GNOME woes on the XO / A modest proposal

Steven Salevan ssalevan at redhat.com
Mon Oct 13 15:50:09 UTC 2008


Hey guys,
At the moment, it appears that GNOME is borderline dysfunctional on my 
XO, despite applying the recommended speed fixes (creating a persistent 
overlay, turning off swappiness).  On runlevel 3, the box seems to be 
stable and at least usable, but if I switch over to runlevel 5, I cannot 
use the box for more than about 3 minutes without receiving a kernel 
panic that leads to a total system freeze.  Alas, this panic is not 
logged to any system log, but I'll be connecting up a serial console 
over the next day or two get it off of the system and into a new BZ.

Outside of the panic issue, how goes GNOME testing for everyone else on 
the list?  For the few minutes that the device actually works, the 
system seems to crawl along at glacial speeds, taking over a minute to 
bring up simple tools such as the Appearance preferences configurator.  
Firefox takes more time to load than the box has before reaching the 
aforementioned system freeze.

So...  if my hunch is right, and I fear it is, I don't know if 2.5 
weeks' worth of testing is going to ensure that we ship a functional 
GNOME-laden version of F10.  From what I've read and heard, the plan is 
to maintain a sizeable swap space on the SD card, as the 256MB of 
built-in RAM alone is not sufficient to run GNOME, which will wear out 
the card in time along with limiting available space (especially if 
we're leaning on shipping the 2G card with each XO).

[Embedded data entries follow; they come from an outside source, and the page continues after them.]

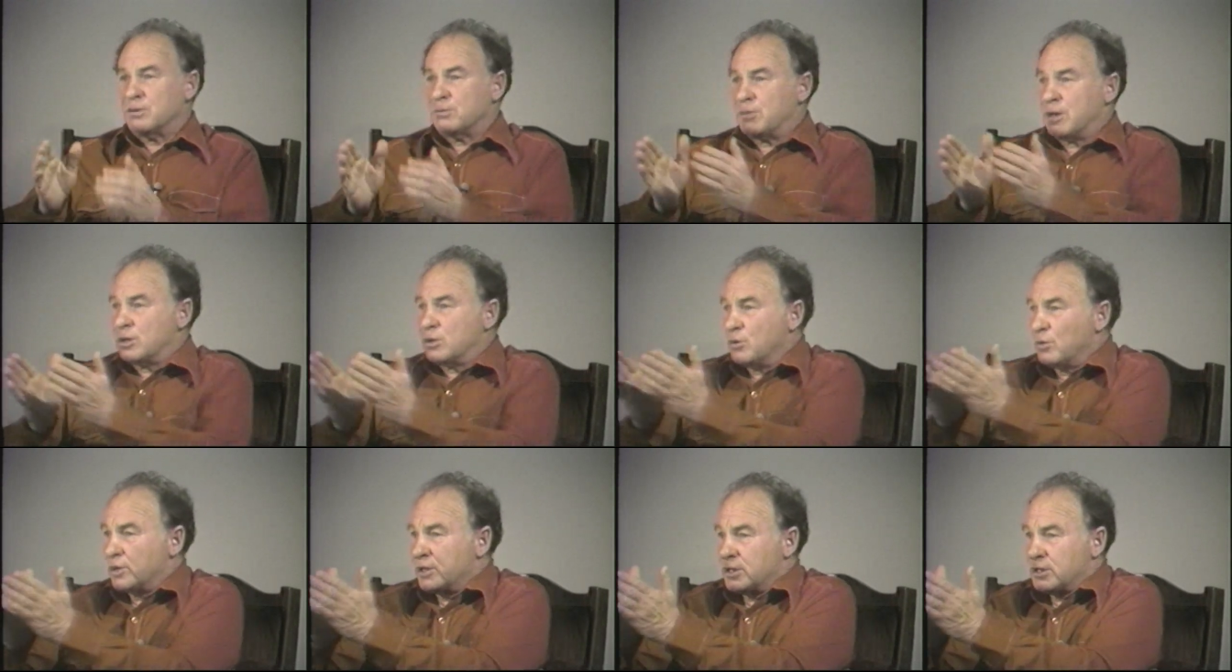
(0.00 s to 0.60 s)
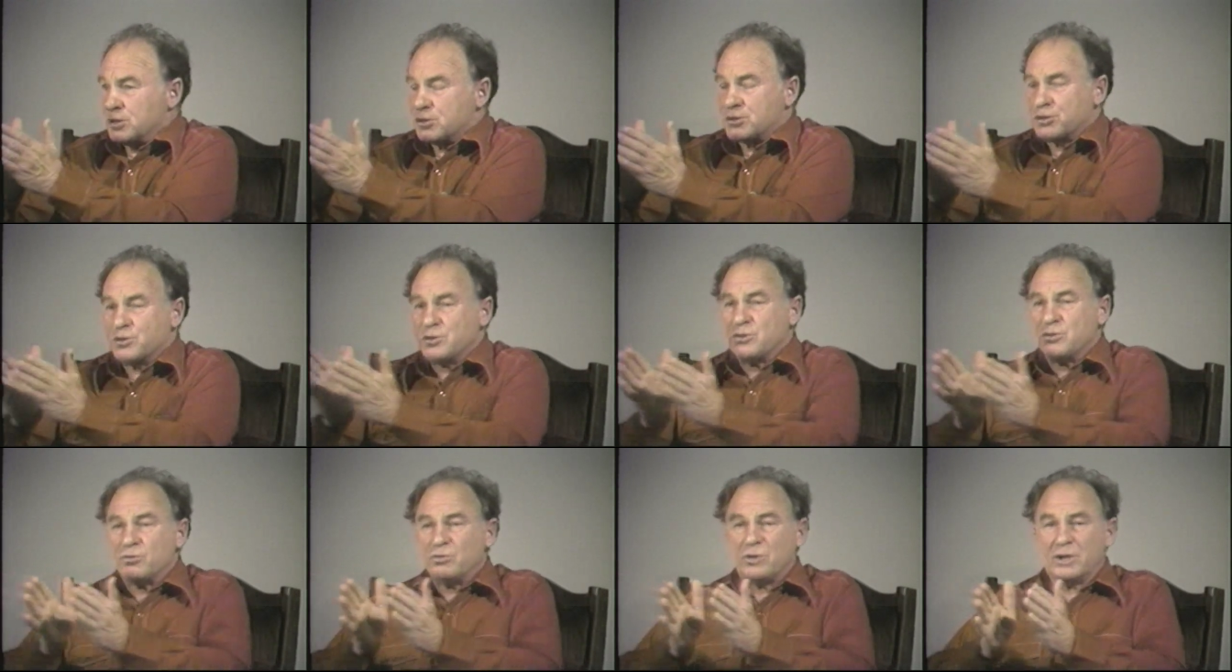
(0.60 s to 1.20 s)
by going in a
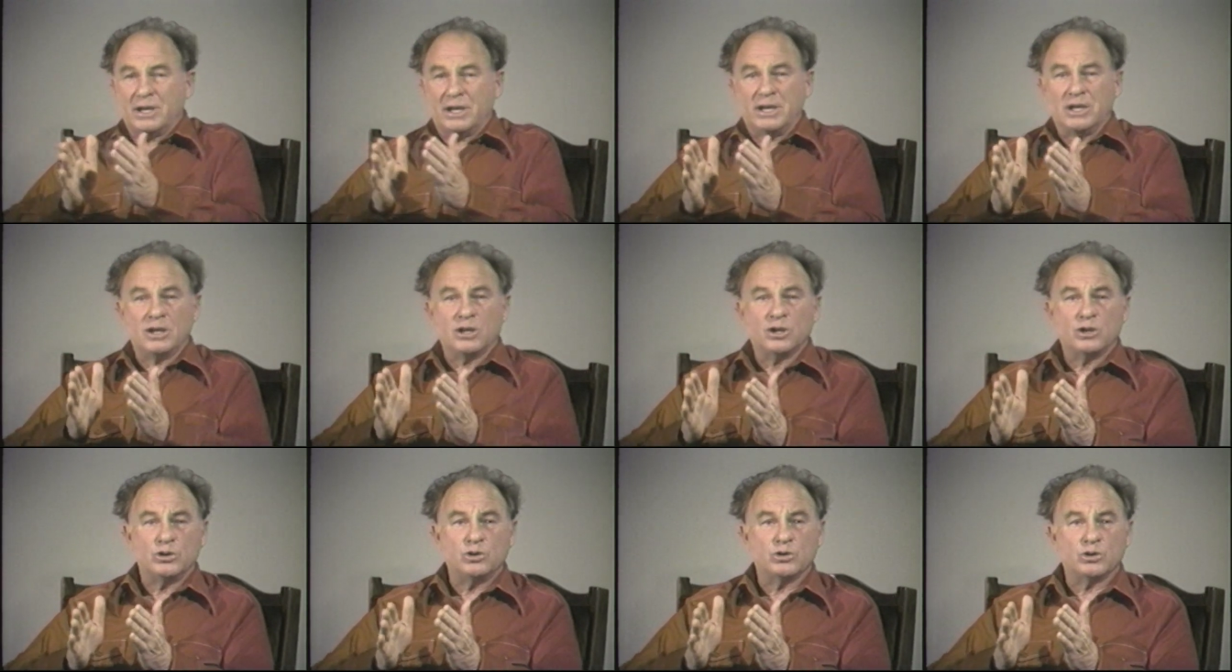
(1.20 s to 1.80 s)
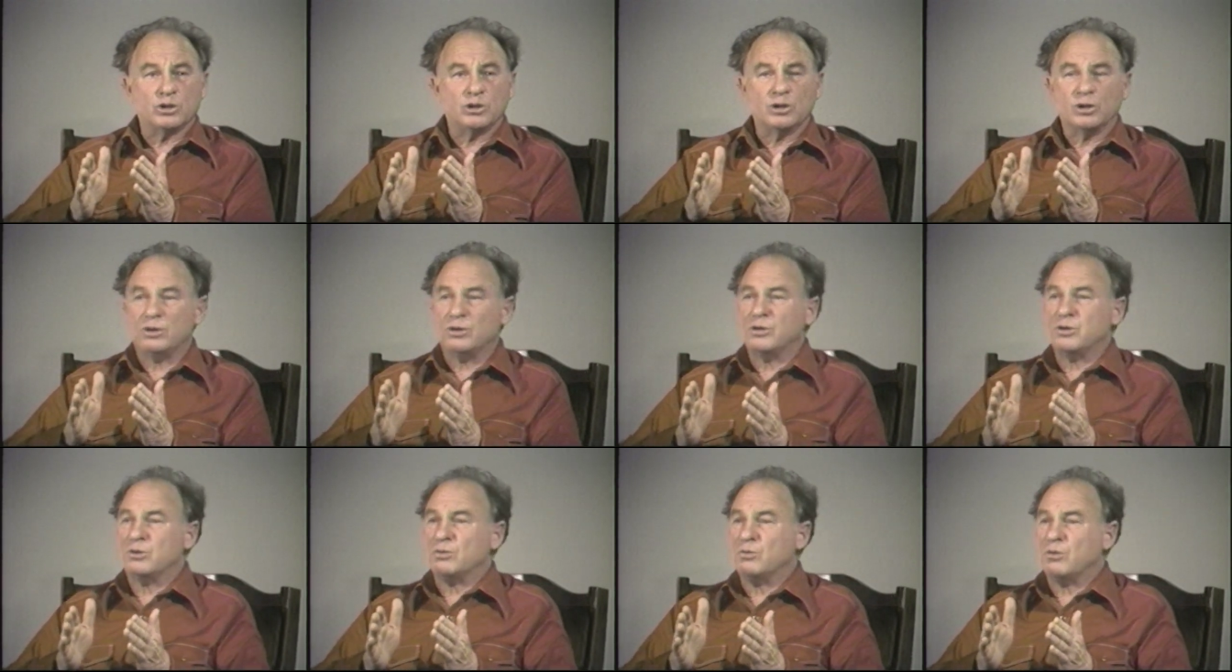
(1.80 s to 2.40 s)
certain way, you can
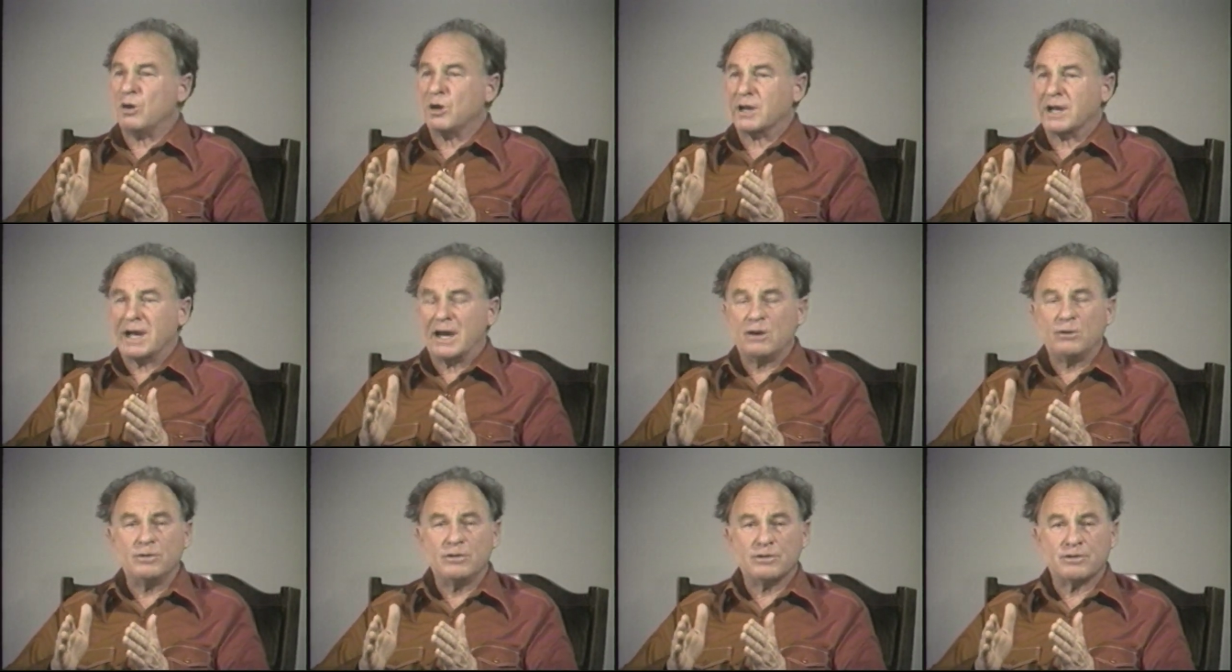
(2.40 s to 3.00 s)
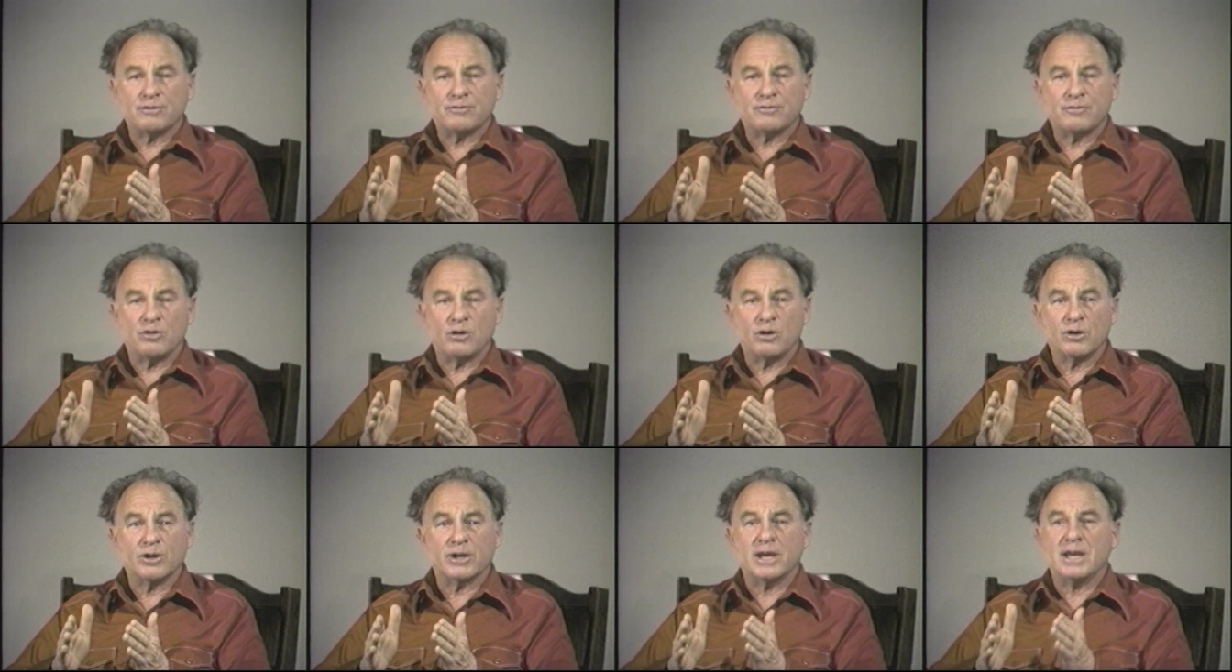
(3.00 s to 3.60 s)
learn to walk out of the
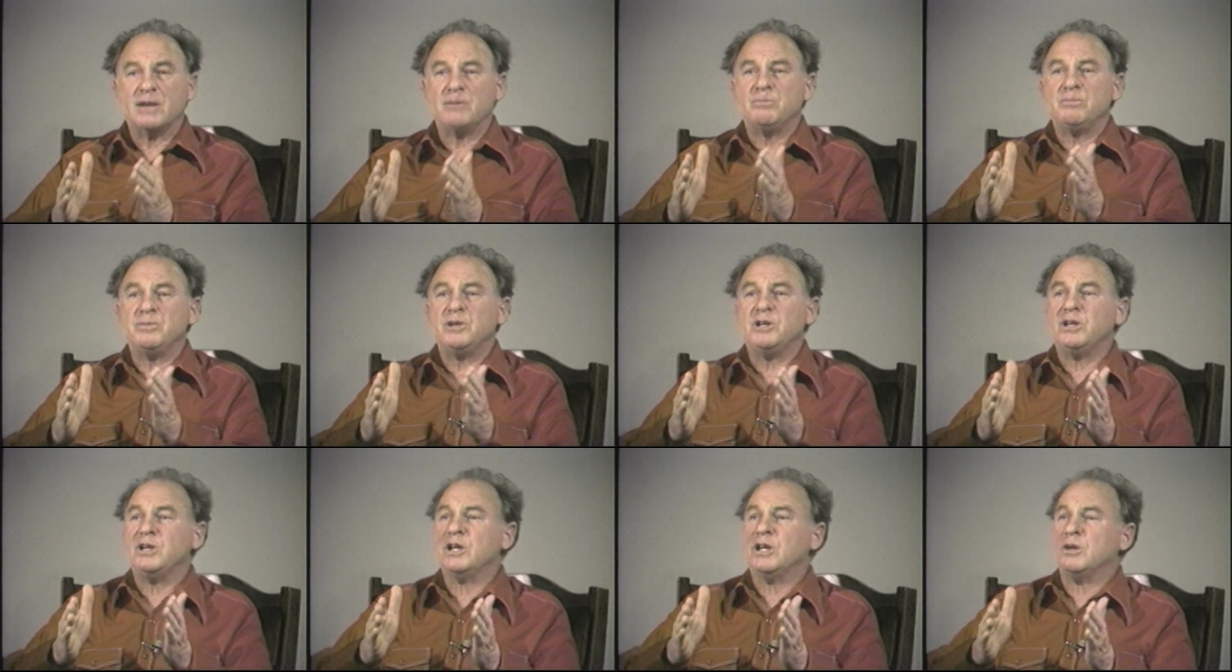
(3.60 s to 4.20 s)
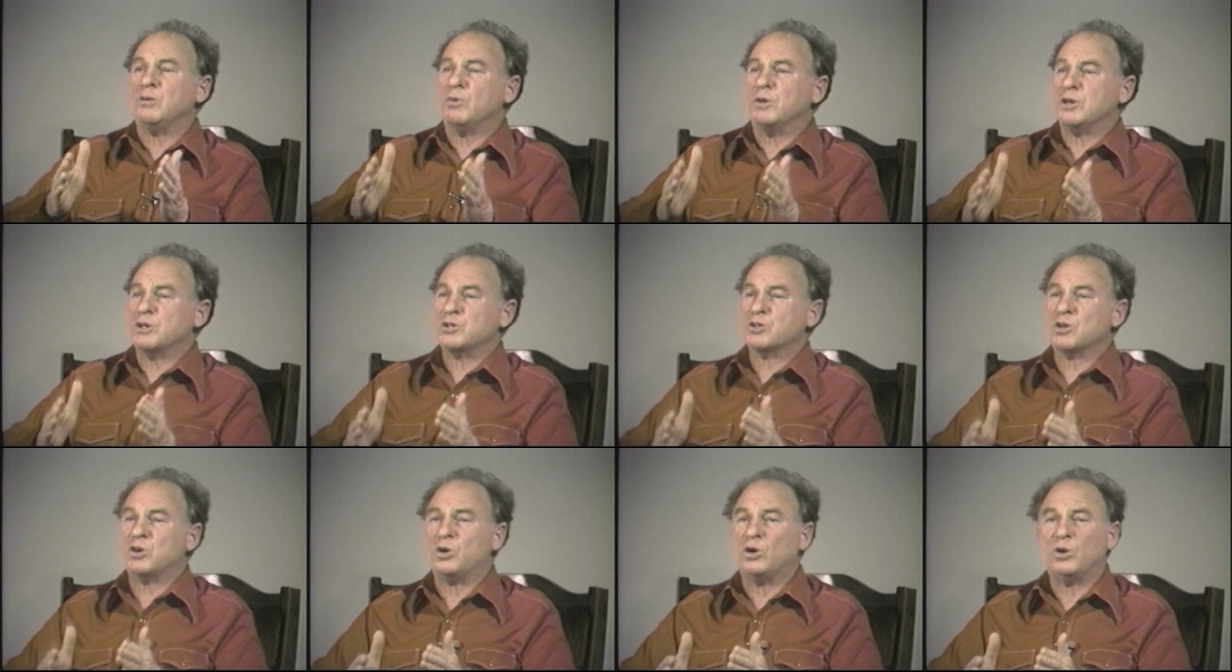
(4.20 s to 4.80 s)
fog and be in what
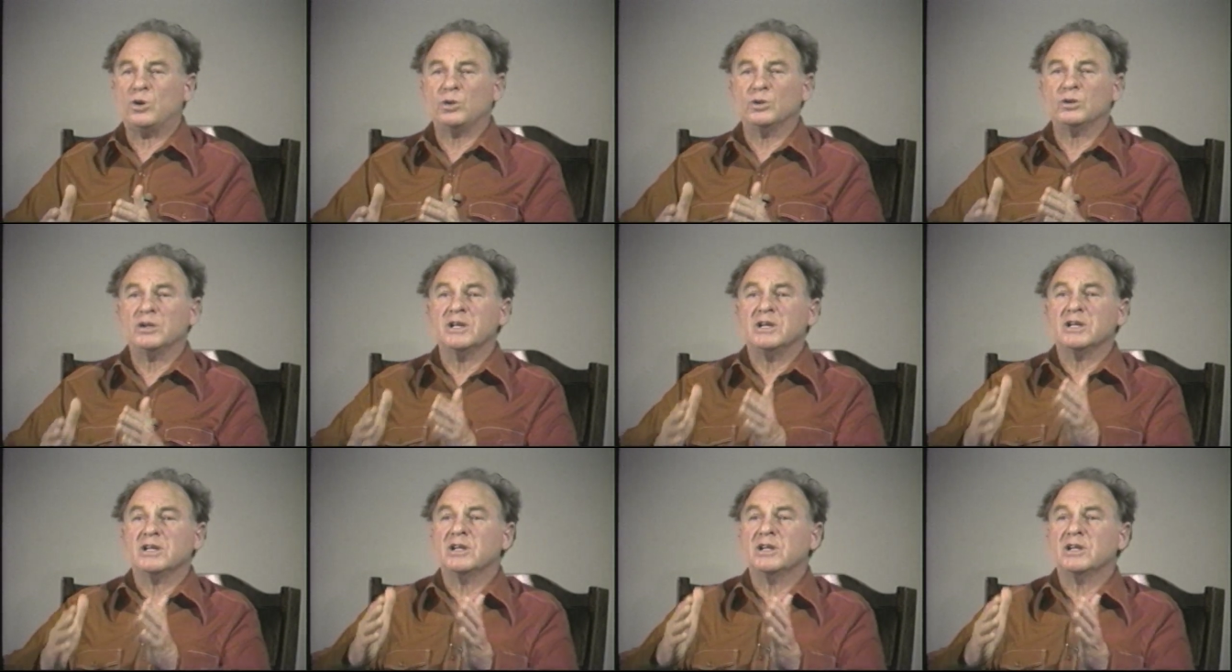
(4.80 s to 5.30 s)
is called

This might be a controversial viewpoint, and if so, so be it, but I 
wonder if we shouldn't change our focus to a more lightweight window 
manager such as XFCE.  There's already been work performed to this effect:

http://dev.laptop.org/git?p=projects/fedora-xo;a=summary

GNOME may indeed be more familiar to users, but what use is familiarity 
if there's no functionality?  At least XFCE can run comfortably on the 
limited resources of the XO, allowing us to focus on the issues that we 
can indeed address in the limited time we have.  What do you guys think?